Gross profit decreased to £16.6 million, but margins stayed very healthy at 79%, highlighting the capital-light licensing model. Operating costs before exceptionals fell 6% to £35.6 million, reflecting 2024’s cost rationalisation. Even so, the adjusted EBITDA loss widened to £11.3 million, and the reported loss after tax was £19.6 million.
Cash is a bright spot. Cash and short-term investments edged up to £104.1 million, and net cash from operations was £1.0 million, helped by working capital management and the receipt of an R&D Expenditure Credit (RDEC) due at year end. Contract liabilities rose to £13.5 million, which represents deferred revenue – a constructive indicator of future delivery.
Ceres is rolling out a business transformation programme to align the organisation to a commercial phase. The plan includes a “single product” approach via a dual-purpose stack platform for both power and hydrogen, targeted for launch next year, and a sharper commercial focus across priority geographies.
Phase one – the operational restructuring and resource realignment – is slated to complete by the end of 2025. Going into 2026, the company expects operating expenses to be about 20% lower than for the year ending 31 December 2025. That, coupled with manufacturing partners scaling up, is the route toward breakeven.
The Board now expects full-year 2025 revenue of around £32 million. Management is in later stage negotiations for a new manufacturing licence agreement, but completion and revenue timing are uncertain. If it lands and any revenue is recognised this year, that would be incremental to the £32 million guidance.

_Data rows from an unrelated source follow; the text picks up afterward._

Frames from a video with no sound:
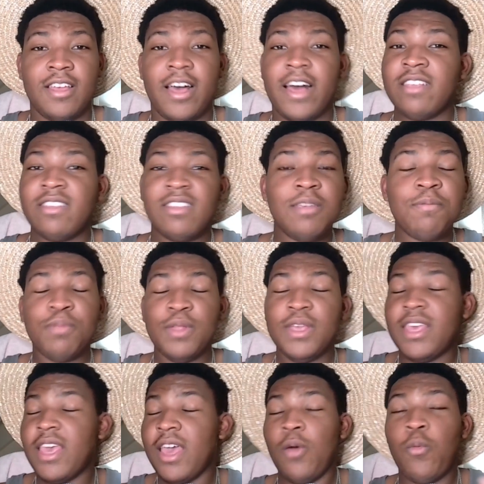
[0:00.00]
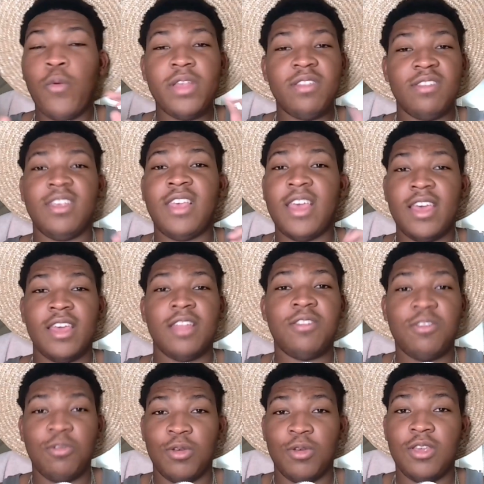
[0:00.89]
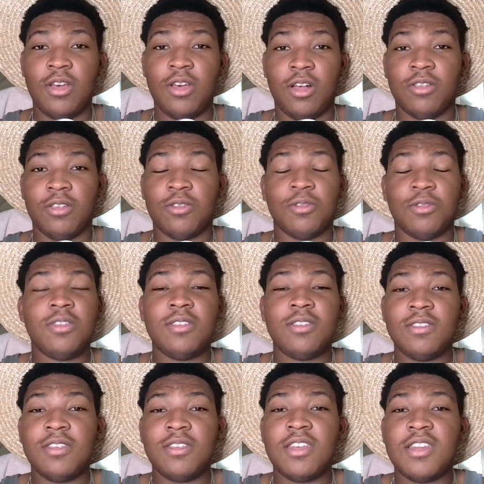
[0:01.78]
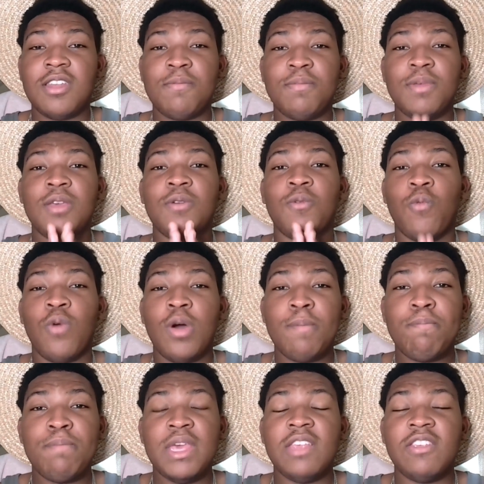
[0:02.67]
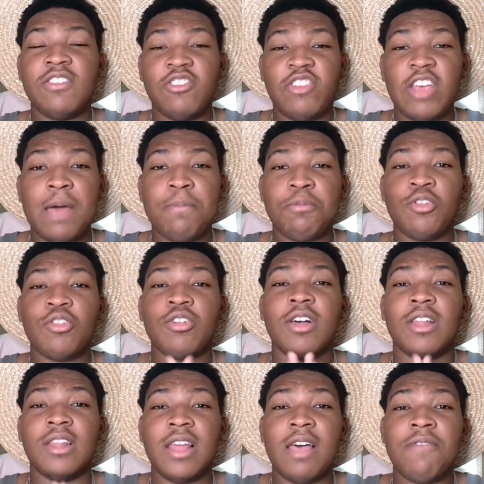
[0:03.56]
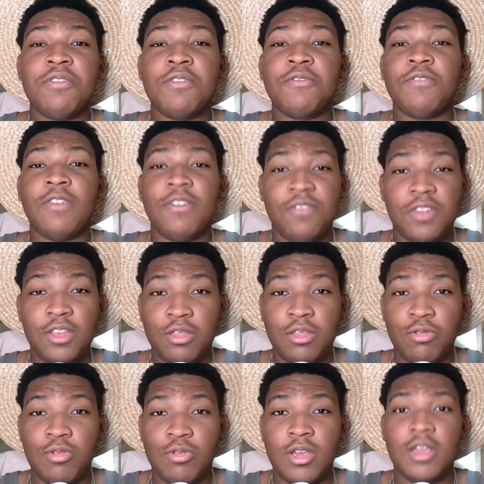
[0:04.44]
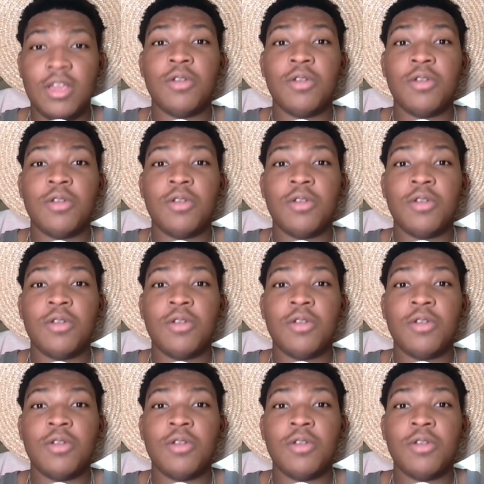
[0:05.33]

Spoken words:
I simply can't wait to get into it, y'all. So this is gonna be One Piece chapter 1153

Read that as conservative near-term revenue, with optionality if licence activity crystallises. The real needle-mover, however, will be royalties from partners’ commercial sales, particularly Doosan.

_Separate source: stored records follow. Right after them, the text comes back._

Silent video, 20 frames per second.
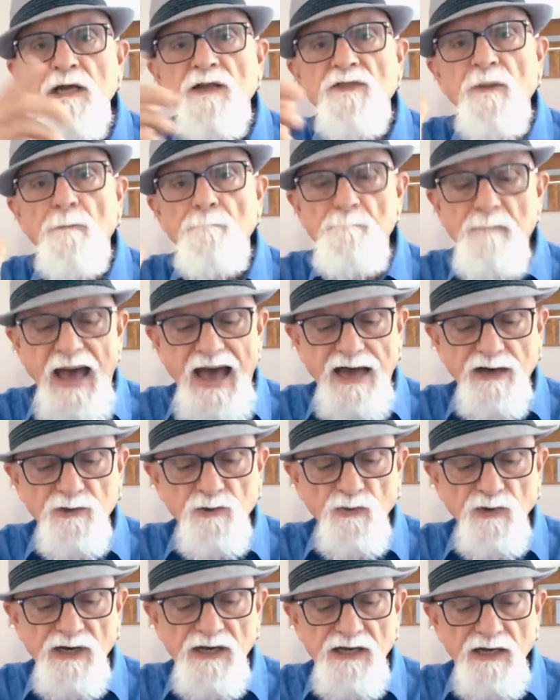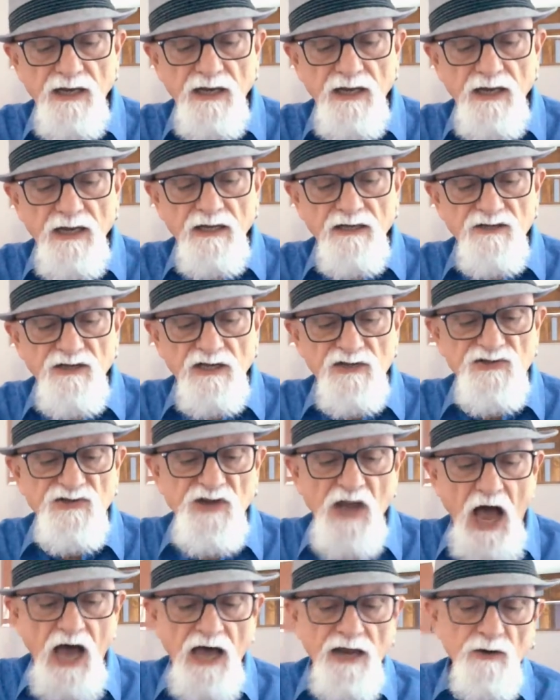The battery does
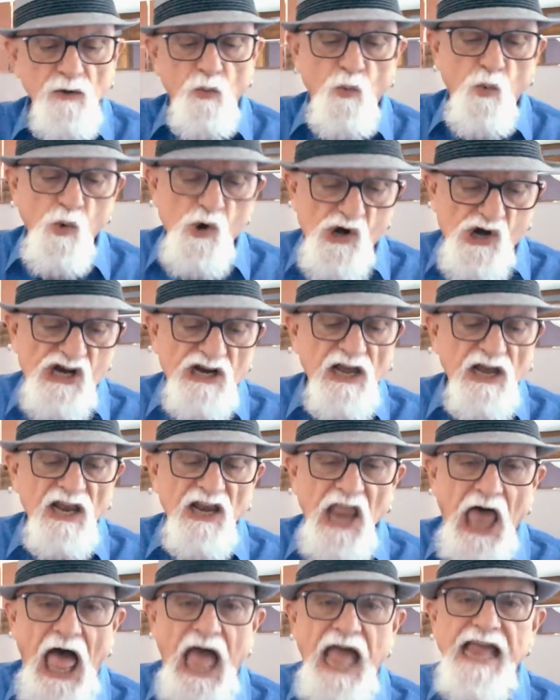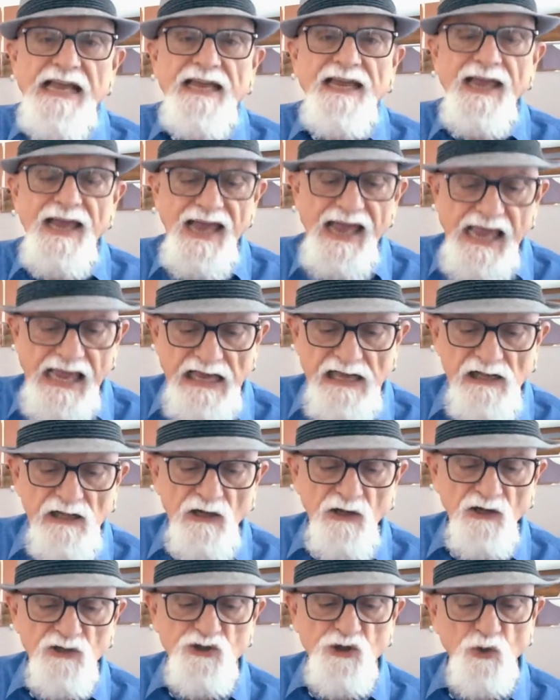not work like
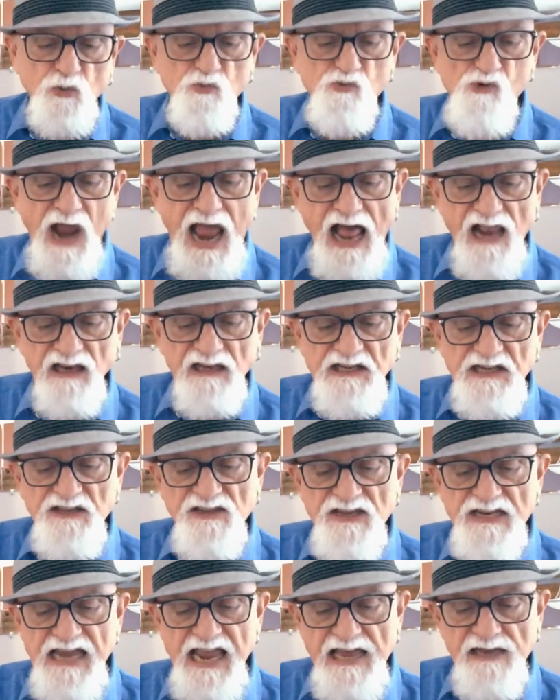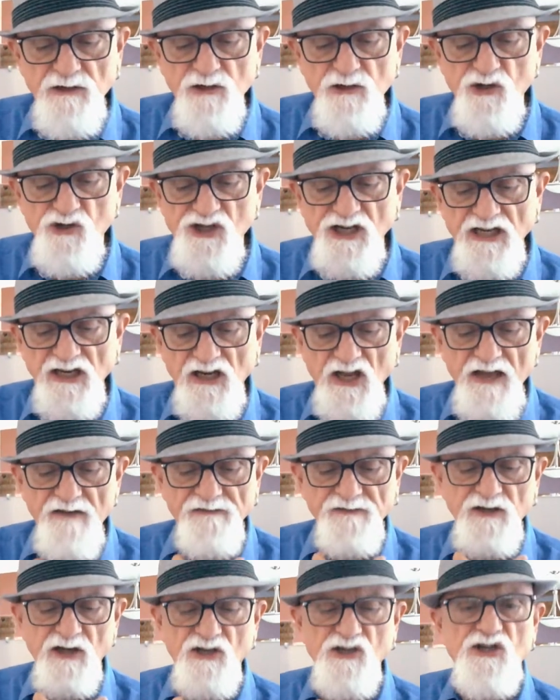hell to rally the energy
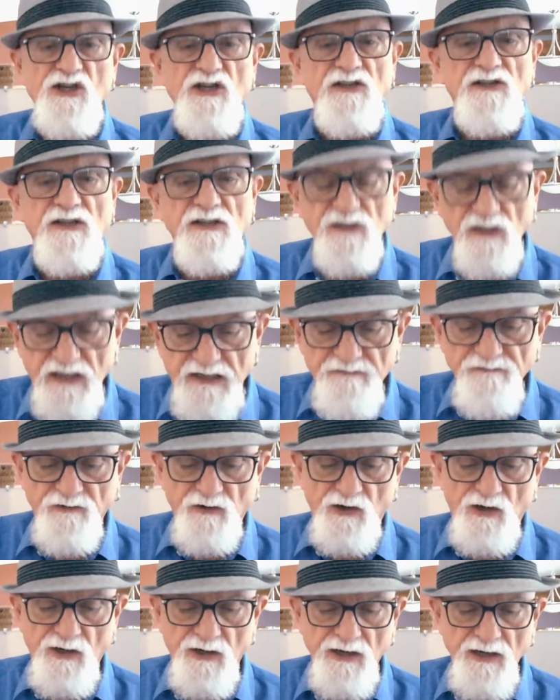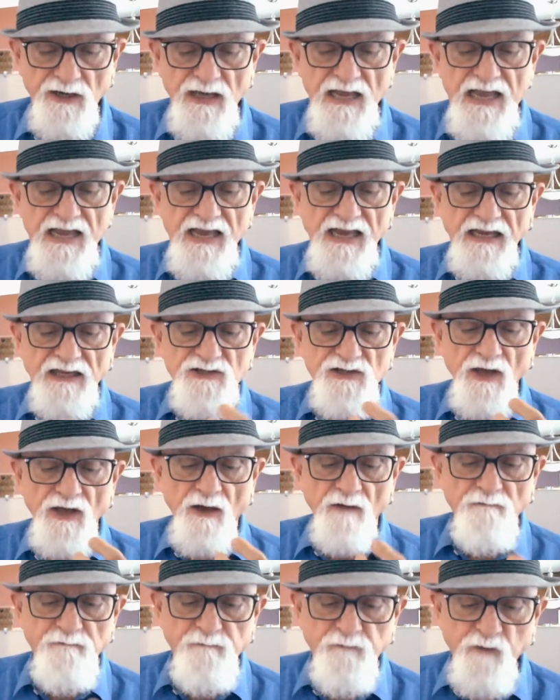left it to deliver its
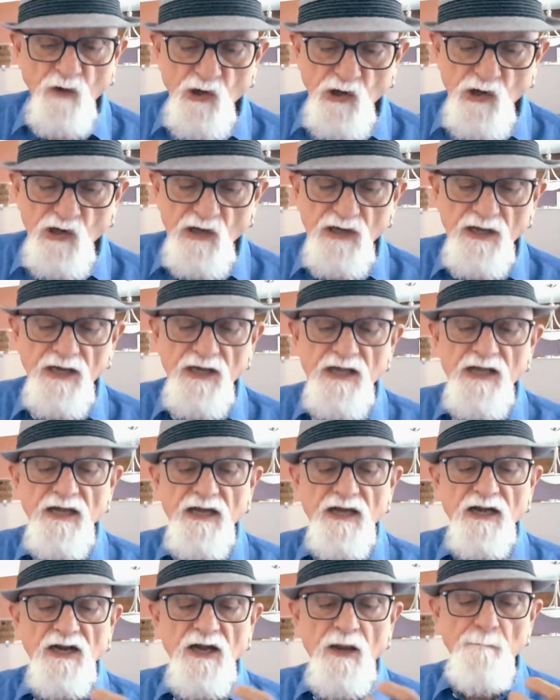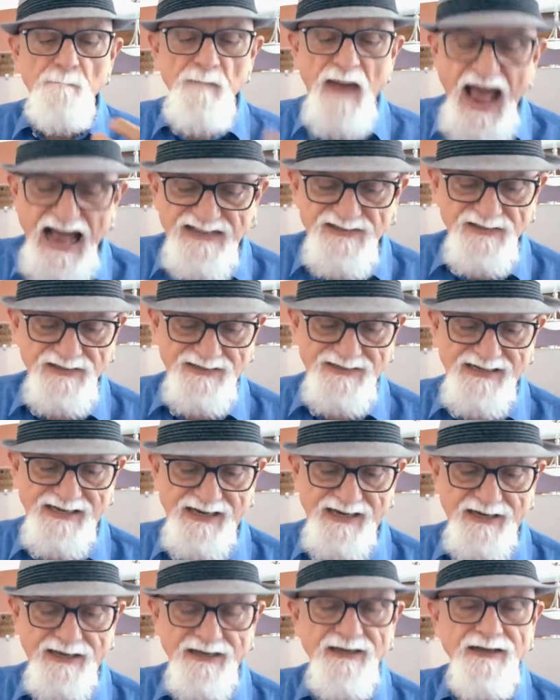full
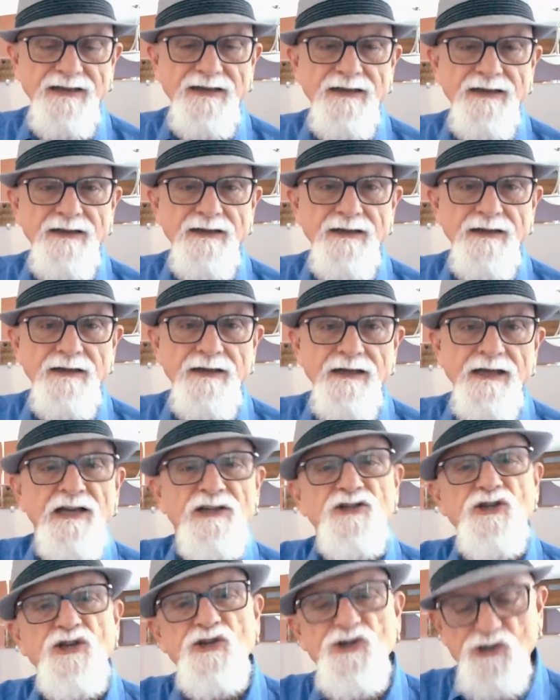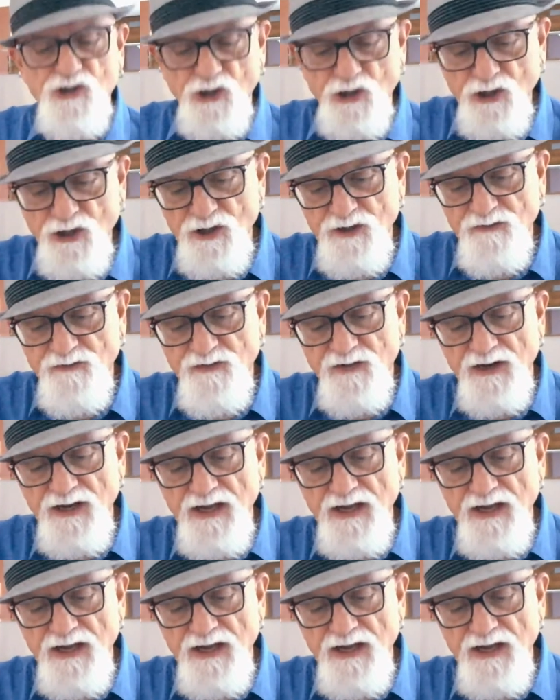capacity to serve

Management is leaning into the fastest-growing power market: AI-driven data centres. With grid connection delays stretching years in some regions, 24/7, high-efficiency on-site power is in demand. Solid oxide fuel cells can offer rapid time-to-power, high efficiency and modular deployment. Ceres also flags attractive pockets in microgrids, combined heat, power and cooling for buildings, and marine auxiliary power – with policy tailwinds like the 30% Investment Tax Credit under Section 48E in the US, and supportive regimes in South Korea and Japan.
In short, power now, hydrogen later. That sequencing makes sense given current market conditions.
Ceres is shifting from promise to product. The numbers show the growing pains of that transition – lower revenue, wider losses – but the operational milestones are the most important part of this RNS. With Doosan live, Delta investing, Shell producing hydrogen at class-leading efficiency and a cost base reset under way, the ingredients for the next phase are falling into place. The near-term test is turning those ingredients into recurring royalties and steady licence income.